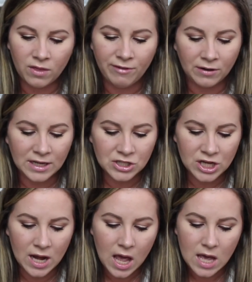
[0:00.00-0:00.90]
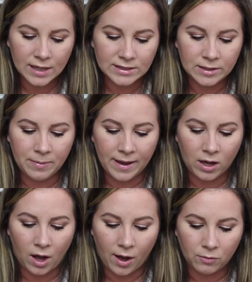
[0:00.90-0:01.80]
foundation is the
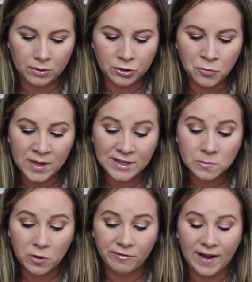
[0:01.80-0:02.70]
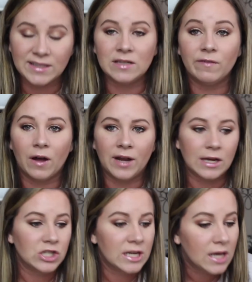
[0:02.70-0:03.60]
Becca Aqua Luminous Perfecting
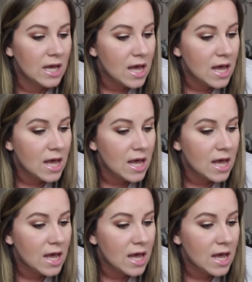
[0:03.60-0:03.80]
Foundation,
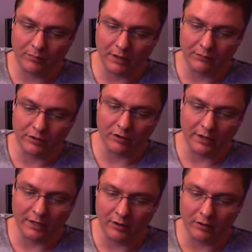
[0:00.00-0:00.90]
give to your
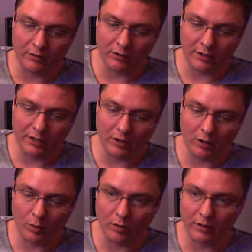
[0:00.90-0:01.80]
ego, your
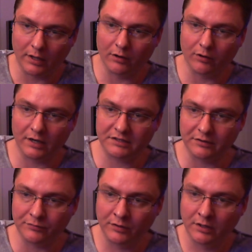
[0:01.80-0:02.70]
ego or get
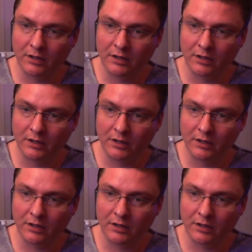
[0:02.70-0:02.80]
aggressive.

### About this exercise
An exact transcription of the records above is needed, with no pictures included.

### Response
[0:00.00-0:00.90]
[0:00.90-0:01.80]
foundation is the
[0:01.80-0:02.70]
[0:02.70-0:03.60]
Becca Aqua Luminous Perfecting
[0:03.60-0:03.80]
Foundation,
[0:00.00-0:00.90]
give to your
[0:00.90-0:01.80]
ego, your
[0:01.80-0:02.70]
ego or get
[0:02.70-0:02.80]
aggressive.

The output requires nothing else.